The Australian housing industry needs stronger leadership and regulation, many experts say. If not, then the industry and its inclusive buildings will suffer.

These problems stem from unproven building systems and fly by night construction companies. And more successful and reliable construction companies are being forced to slice costs and pass risks on to suppliers.

Some newer construction materials are not yet proving their resilience, which could affect insurance coverage, property values and even fitness of mission and purpose for occupants.

Building maintenance is posing yet another challenge, particularly in the residential industry—where more necessary maintenance means a far greater investment.

Indeed, deferred maintenance spending in public and private sector buildings is happening in places like schools and health care facilities. Eventually due maintenance must be performed, and both building quality and value can be greatly eroded.

Australians make major investments in residential buildings, and are experiencing elevated levels of household debt. Soon the country’s residential assets inventory may be challenged. And then there’s the issue of climate change, which also must be considered.

The creation of embodied carbon, and the use of operational carbon buildings, bears a sizable effect on the environment. By all rights, the construction industry should aim to reduce embodied energy in new buildings by 40 percent by the year 2030.

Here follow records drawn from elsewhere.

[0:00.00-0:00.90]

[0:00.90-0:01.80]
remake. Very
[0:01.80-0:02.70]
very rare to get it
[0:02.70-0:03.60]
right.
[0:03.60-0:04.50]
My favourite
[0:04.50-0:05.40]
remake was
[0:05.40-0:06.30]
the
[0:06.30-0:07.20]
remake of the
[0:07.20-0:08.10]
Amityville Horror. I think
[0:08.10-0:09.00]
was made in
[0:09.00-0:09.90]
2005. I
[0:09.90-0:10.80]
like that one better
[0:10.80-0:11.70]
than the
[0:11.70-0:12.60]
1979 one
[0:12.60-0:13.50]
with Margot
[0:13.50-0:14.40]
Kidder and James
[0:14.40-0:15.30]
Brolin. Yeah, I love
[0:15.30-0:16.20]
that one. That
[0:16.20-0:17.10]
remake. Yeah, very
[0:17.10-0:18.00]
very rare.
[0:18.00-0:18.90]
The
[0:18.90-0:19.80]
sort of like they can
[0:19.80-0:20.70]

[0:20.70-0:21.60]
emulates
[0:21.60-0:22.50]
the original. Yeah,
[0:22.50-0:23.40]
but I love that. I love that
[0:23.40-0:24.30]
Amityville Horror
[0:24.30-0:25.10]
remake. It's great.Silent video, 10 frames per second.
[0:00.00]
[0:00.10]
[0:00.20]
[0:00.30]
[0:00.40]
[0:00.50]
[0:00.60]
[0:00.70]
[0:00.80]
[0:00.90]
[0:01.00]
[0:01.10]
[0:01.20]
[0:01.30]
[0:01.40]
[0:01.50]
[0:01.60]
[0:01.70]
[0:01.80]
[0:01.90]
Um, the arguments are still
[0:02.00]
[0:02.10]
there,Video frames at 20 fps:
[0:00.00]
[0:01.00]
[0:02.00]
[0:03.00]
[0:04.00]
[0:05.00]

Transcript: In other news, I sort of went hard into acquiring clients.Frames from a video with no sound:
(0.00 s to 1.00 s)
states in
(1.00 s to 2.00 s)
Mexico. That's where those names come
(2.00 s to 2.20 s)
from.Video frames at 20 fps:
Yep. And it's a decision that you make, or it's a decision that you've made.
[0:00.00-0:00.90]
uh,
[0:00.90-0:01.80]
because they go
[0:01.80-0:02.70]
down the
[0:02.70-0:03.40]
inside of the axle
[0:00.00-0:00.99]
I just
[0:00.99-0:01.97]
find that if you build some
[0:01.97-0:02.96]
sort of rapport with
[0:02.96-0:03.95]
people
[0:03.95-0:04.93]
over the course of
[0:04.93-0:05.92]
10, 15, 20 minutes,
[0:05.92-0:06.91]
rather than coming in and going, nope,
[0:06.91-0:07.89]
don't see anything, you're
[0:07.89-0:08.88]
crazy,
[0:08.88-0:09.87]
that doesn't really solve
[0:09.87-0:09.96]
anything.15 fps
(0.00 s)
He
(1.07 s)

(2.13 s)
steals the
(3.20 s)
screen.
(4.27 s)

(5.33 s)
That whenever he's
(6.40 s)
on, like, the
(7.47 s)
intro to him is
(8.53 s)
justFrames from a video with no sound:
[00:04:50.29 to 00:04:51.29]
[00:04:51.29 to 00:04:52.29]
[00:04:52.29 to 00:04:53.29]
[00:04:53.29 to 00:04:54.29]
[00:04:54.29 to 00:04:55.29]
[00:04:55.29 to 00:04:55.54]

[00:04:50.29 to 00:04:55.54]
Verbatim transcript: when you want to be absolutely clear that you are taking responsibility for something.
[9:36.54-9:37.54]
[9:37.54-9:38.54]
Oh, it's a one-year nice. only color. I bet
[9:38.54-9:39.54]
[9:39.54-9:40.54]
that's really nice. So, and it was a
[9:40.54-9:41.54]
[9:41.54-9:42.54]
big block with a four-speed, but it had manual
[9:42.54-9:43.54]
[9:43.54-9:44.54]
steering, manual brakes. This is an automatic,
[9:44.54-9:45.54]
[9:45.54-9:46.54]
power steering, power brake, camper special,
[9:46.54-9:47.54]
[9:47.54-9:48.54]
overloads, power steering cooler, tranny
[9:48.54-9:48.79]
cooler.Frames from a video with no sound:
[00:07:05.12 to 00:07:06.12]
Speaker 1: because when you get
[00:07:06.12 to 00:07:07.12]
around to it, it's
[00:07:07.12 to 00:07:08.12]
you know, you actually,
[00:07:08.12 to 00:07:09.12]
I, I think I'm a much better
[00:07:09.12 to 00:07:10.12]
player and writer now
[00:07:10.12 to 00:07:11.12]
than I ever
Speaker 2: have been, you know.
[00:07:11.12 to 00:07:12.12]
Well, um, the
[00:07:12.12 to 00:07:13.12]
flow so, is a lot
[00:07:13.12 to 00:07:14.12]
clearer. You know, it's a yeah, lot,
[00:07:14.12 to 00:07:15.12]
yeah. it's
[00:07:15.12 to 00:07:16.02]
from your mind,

Yet in order to meet this aim, all construction professionals must make changes. Building designers, for instance, can no longer take an individualistic approach to cultivating and copyrighting their designs—keeping their ideas and materials offsite.

Onsite assembly is the wave of the future, as the recent Frame Australia Conference demonstrated. Promoting an integrated construction ecosystem, the presentations there indicate a need for smarter buildings; organised, resilient and sustainable from the time of their initial design.

This is only possible through the adoption of systematised building approaches.

These smarter buildings are constructed with a minum of waste and a maximum of manufactured quality. Assembled parts interconnect better, with improved tolerances. These result in enhanced thermal and sustainable performance.

Resilient, functional design is the wave of the future—and, as always, the government must lead the way. Collaboration must be emphasised over competition, with an end to finger pointing and blame placing, and low carbon, renewable materials like timber must take precedence across projects. Everyone must play their role and work together.

Also relevant is the use of digital technologies in design, as well as an emphasis on local economy and national interests.

Perhaps most importantly, all future design projects must be addressed with environmentalism and climate change in mind—as opposed to technological innovation that produces quickly made, splashily designed buildings. Compliance and accountability must be the order of the day, as should the creation of jobs and the increase of nationwide productivity. We have to do everything bigger and better—for ourselves, our country, and the environment.